THE TASK -
Find the line with "[22:21.77-22:22.77]" in the records below. Copy it and every line after it, up to and including the line with "[22:32.77-22:33.77]".

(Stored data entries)
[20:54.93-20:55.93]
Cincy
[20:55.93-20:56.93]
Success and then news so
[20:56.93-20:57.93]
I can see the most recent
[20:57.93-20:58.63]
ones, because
---
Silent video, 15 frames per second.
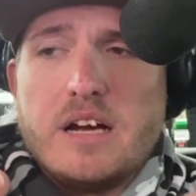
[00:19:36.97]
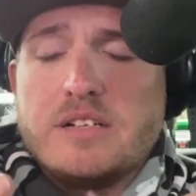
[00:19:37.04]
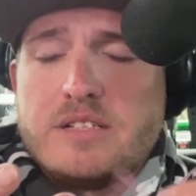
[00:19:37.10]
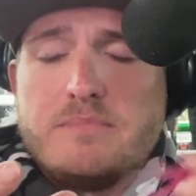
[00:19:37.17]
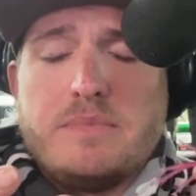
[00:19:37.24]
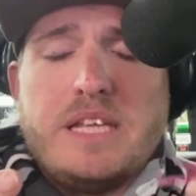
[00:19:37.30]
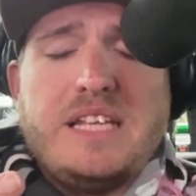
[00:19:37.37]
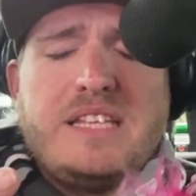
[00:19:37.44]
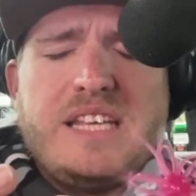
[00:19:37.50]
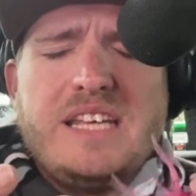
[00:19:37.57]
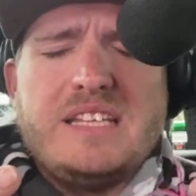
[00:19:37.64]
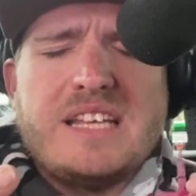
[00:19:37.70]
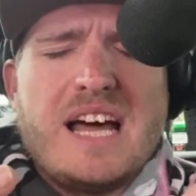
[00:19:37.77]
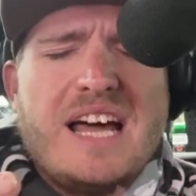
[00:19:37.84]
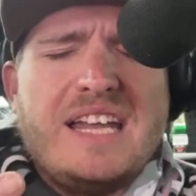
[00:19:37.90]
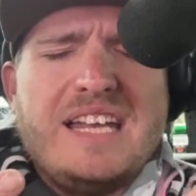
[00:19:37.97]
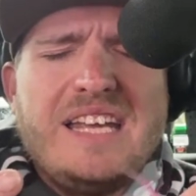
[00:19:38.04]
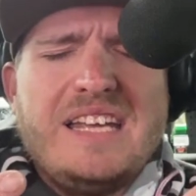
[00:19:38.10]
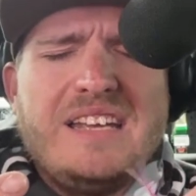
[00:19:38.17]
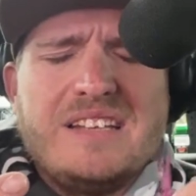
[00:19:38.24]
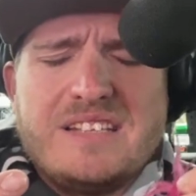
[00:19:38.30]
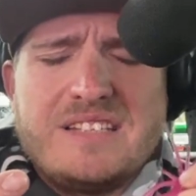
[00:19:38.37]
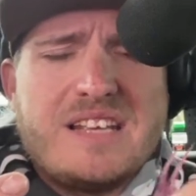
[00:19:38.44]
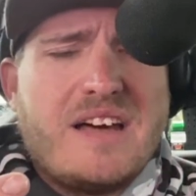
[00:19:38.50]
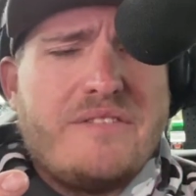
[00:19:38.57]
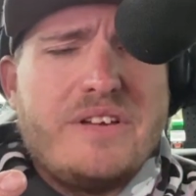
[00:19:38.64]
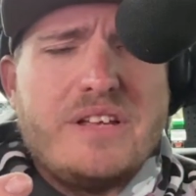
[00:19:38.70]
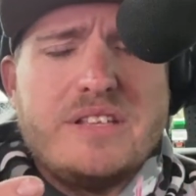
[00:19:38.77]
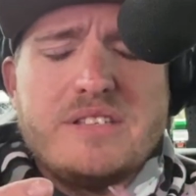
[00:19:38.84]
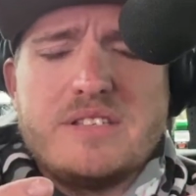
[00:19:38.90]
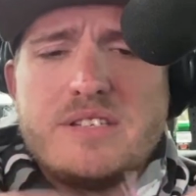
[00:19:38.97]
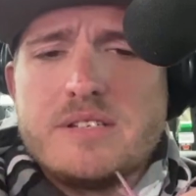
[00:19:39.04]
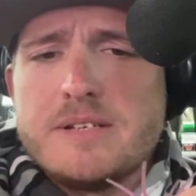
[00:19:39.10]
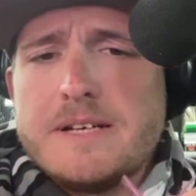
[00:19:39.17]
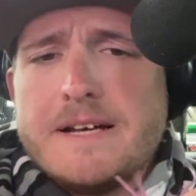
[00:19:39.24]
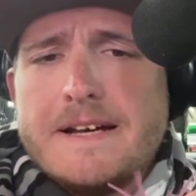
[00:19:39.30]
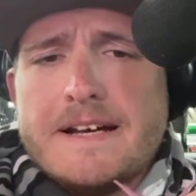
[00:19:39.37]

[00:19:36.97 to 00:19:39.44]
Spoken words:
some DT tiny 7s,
--
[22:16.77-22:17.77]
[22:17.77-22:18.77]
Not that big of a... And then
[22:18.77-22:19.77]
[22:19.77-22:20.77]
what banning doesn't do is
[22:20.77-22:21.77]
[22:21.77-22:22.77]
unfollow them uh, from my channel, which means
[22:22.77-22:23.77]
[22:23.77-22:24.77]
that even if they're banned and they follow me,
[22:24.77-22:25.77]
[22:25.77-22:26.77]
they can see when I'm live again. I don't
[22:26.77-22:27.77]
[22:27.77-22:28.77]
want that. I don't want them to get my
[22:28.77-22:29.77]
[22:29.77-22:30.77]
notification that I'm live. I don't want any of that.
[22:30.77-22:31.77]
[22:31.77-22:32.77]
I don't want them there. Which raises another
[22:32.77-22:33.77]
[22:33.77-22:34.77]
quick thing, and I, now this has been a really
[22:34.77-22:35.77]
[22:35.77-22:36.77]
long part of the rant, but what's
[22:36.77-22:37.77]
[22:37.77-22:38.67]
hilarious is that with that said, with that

TASK RESULT -
[22:21.77-22:22.77]
unfollow them uh, from my channel, which means
[22:22.77-22:23.77]
[22:23.77-22:24.77]
that even if they're banned and they follow me,
[22:24.77-22:25.77]
[22:25.77-22:26.77]
they can see when I'm live again. I don't
[22:26.77-22:27.77]
[22:27.77-22:28.77]
want that. I don't want them to get my
[22:28.77-22:29.77]
[22:29.77-22:30.77]
notification that I'm live. I don't want any of that.
[22:30.77-22:31.77]
[22:31.77-22:32.77]
I don't want them there. Which raises another
[22:32.77-22:33.77]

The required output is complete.